Graphic design is over-rated:
My application about page had a poorly created icon and just a few lines of text to describe the application. I spent no time creating a fancy graphic interface - no time altering the colors of the page or install buttons with CSS and kept everything about as plain as it could be.

Compare that to the highly designed canvas pages of larger applications from widget giants like Slide and Rock You below:

Note: that the arrows facing the install buttons are animated in both cases and that neither app has more installs than Visit Tracker did.
Speed is everything:
If you aren’t tied to OAuth authentication and tight OpenSocial integration use an IFRAME - it’s less secure for you as a developer, but you ultimately control the communication between your application and your users. You’ll rely on REST requests to gather information about your users which means you’ll leverage the backend hardware more. However, what you lose in signed ajax requests and opensocial.postTo(), you make up for in speed and reliability. I’ve observed continual performance bottlenecks accessing AJAX content during peak times. While it’s reasonable to assume that this will continue to become more stable, now is the time to begin capturing audience before it’s too late.
Deliver:
Because it’s so easy to get started as an app and because the market of available users is so large, even knockoff applications can be quiet successful in terms of capturing users and market share. Consider the number of applications attempting to build on the success that applications experienced on Facebook like Honesty Box (of which I am a developer) on MySpace today (there are no less than 5 copycat applications).
It’s critical to deliver on what you told the users you would do! Below is a screenshot of the canvas (I omitted the right hand column which was advertising - a naive attempt to make money in this endeavor).

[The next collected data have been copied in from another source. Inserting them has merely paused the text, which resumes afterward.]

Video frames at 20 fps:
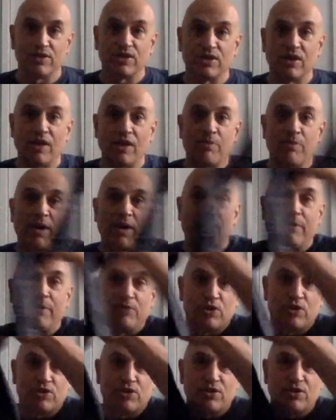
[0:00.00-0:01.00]
a gig bag
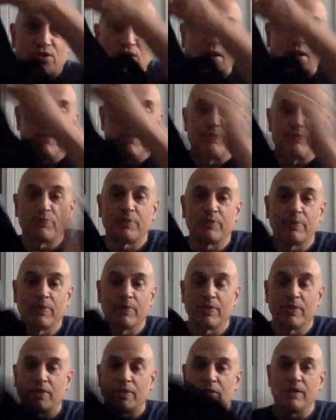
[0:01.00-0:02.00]
just the same.
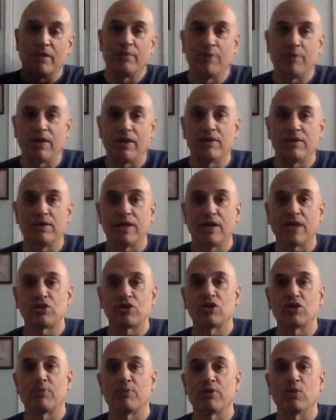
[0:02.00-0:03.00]
Better than not
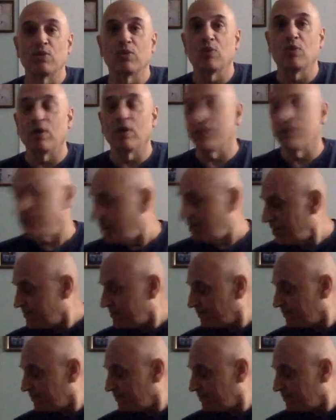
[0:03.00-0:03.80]
shipping with one, right?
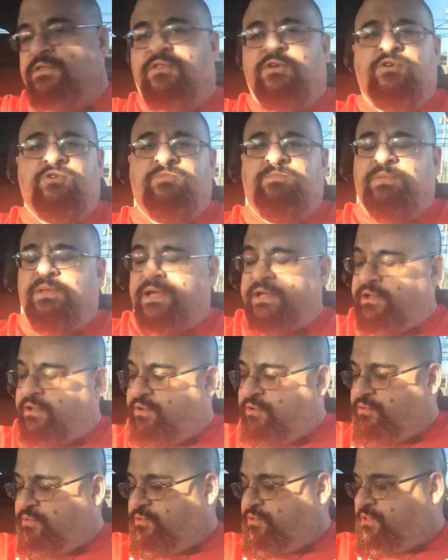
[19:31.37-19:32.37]
Those
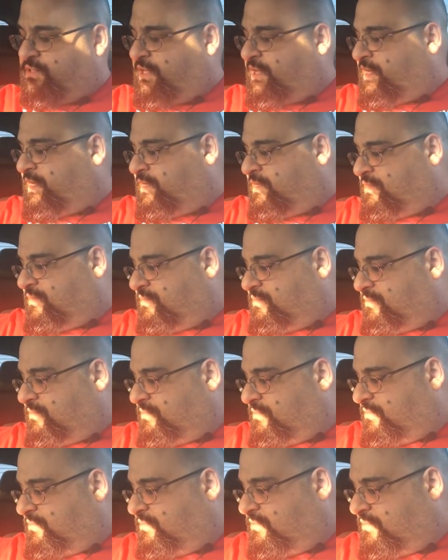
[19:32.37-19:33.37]
plecos that
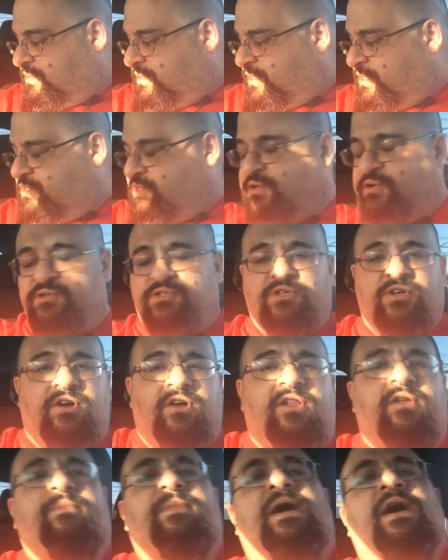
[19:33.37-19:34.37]
I told you
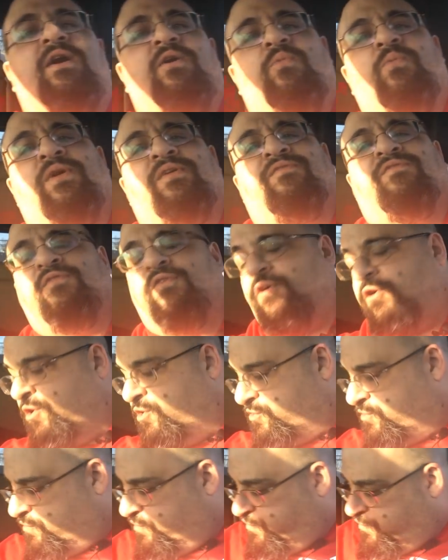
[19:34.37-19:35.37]
all about went for
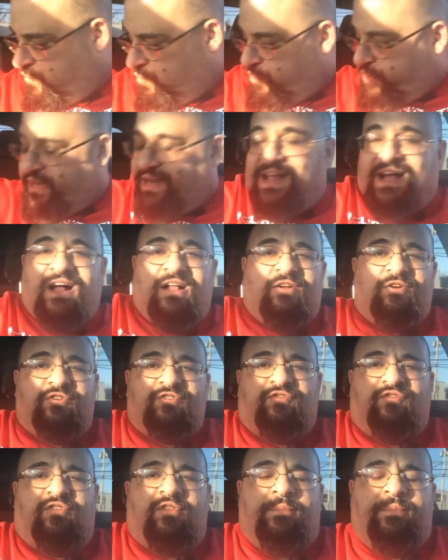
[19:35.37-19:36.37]

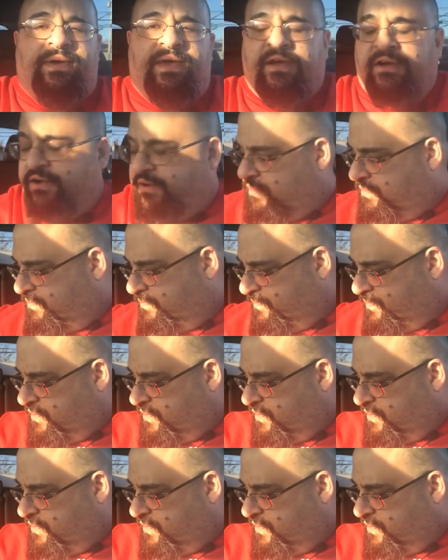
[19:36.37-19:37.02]
$140 for the pair,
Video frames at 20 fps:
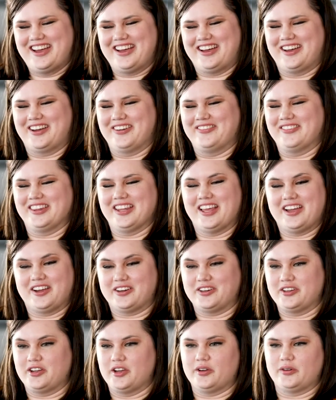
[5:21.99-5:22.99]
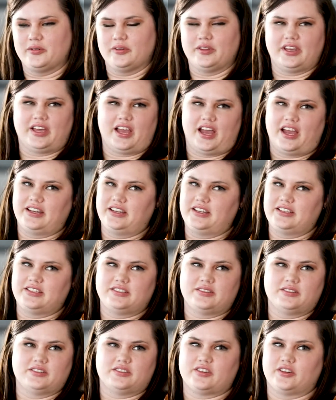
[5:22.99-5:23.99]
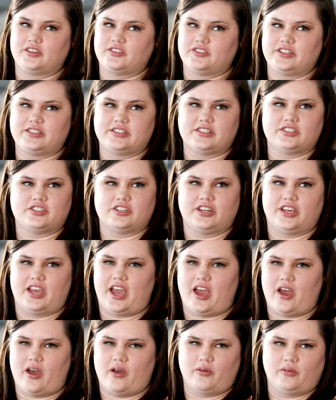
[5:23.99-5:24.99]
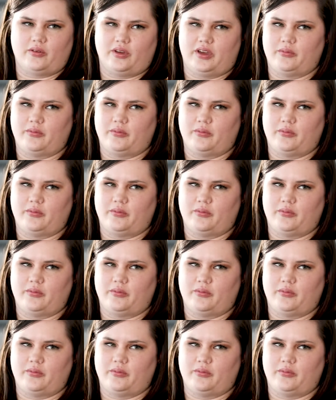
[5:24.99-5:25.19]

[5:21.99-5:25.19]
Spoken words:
and let her know like I needed to start transitioning out.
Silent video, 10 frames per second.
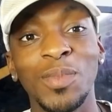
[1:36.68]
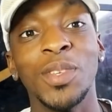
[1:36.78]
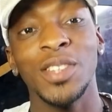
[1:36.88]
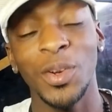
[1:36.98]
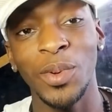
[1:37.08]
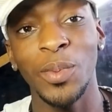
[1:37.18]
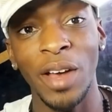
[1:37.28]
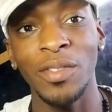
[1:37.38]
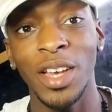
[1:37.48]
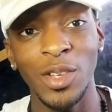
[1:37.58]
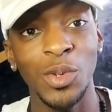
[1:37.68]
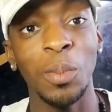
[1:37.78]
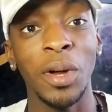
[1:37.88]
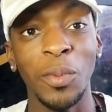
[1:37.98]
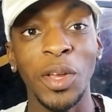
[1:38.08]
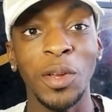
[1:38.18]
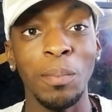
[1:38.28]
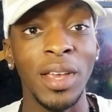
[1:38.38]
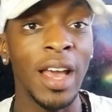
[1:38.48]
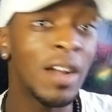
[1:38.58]
So we have to get you to a point where you
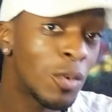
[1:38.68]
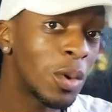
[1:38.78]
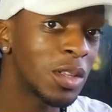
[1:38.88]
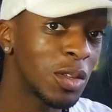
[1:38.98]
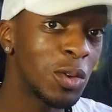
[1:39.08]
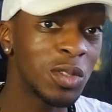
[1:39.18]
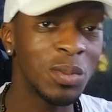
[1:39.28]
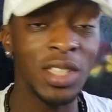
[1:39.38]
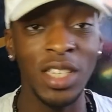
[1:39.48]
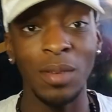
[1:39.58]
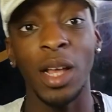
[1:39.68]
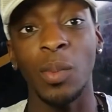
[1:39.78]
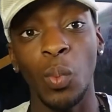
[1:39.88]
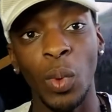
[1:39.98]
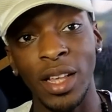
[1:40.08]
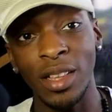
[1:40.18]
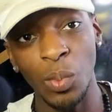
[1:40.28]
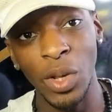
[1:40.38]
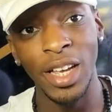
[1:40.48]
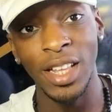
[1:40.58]
can beat everyone on Ultimate Team and win
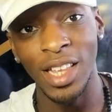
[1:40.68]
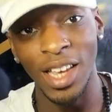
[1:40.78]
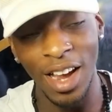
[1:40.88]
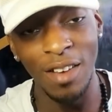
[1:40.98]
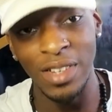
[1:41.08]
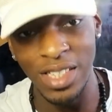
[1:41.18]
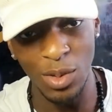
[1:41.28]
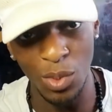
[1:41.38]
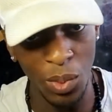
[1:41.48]
Weekend League every single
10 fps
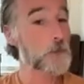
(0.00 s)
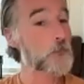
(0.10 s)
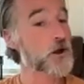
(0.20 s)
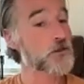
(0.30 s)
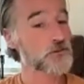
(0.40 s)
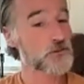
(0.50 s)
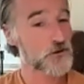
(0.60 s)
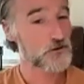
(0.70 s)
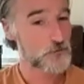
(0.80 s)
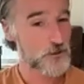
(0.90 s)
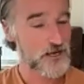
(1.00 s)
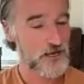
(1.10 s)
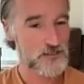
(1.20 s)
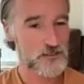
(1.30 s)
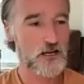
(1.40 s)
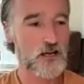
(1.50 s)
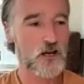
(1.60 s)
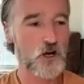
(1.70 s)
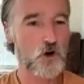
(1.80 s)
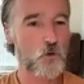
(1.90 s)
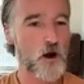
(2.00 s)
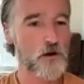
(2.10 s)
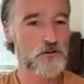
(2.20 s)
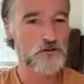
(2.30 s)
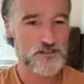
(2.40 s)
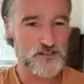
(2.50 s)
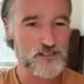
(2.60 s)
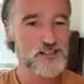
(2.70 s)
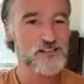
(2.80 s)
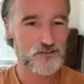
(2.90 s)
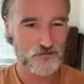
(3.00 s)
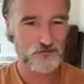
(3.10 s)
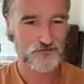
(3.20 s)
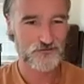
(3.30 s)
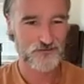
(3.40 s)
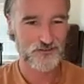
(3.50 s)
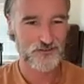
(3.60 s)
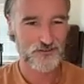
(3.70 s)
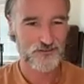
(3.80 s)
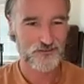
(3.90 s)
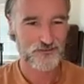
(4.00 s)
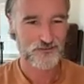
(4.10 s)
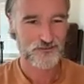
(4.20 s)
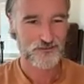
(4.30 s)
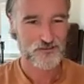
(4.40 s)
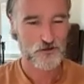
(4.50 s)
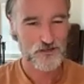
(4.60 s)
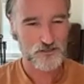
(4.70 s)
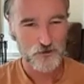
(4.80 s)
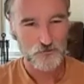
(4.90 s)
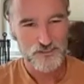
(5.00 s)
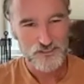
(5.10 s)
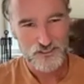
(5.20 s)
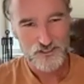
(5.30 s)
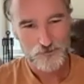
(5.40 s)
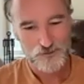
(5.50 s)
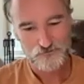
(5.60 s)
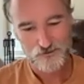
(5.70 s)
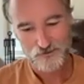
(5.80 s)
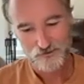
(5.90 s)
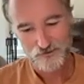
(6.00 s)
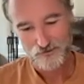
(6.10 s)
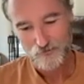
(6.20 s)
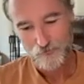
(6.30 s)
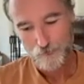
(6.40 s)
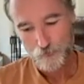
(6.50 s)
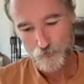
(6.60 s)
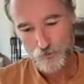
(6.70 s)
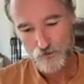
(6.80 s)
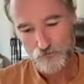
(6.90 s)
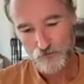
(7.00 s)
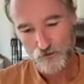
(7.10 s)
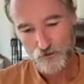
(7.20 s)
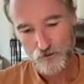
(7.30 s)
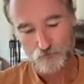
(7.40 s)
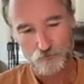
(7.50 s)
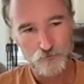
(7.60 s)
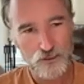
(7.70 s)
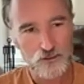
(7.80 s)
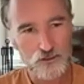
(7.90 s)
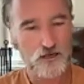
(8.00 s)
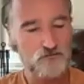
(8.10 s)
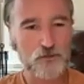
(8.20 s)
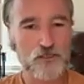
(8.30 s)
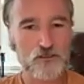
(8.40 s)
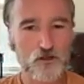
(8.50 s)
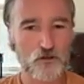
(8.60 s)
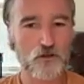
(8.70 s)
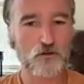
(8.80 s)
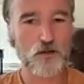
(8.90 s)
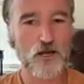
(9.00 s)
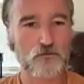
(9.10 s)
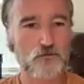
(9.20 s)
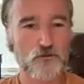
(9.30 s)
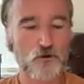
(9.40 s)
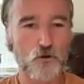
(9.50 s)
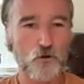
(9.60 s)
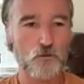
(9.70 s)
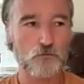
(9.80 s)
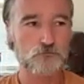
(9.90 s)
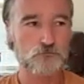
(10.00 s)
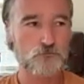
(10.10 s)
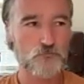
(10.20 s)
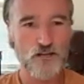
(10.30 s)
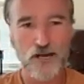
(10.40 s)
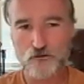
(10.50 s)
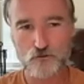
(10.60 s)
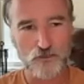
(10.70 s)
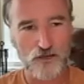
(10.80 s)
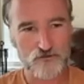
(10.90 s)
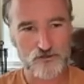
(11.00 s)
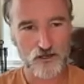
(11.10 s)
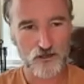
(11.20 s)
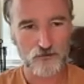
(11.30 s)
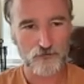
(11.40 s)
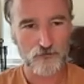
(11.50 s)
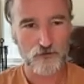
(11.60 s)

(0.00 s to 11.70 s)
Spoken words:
but not everybody has acquired the skills. So that's what we teach specifically. But I've been talking about the whole natural lifestyle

As you can see I kept it really simple. I leveraged the amazing Google Charts API for the graphs and the rest is just text. There’s gold in them hills, and a diligent miner with the appropriate tools will find it. Even this relatively little application had nearly 20K page views, which monetized effectively could yield ~$120/month or more.
I want to apologize to any MySpace users and employees who might have been offended by my application. I sincerely hope you’ll forgive my transgression against the TOS and that we can make beautiful applications together in the future (that don’t violate the TOS).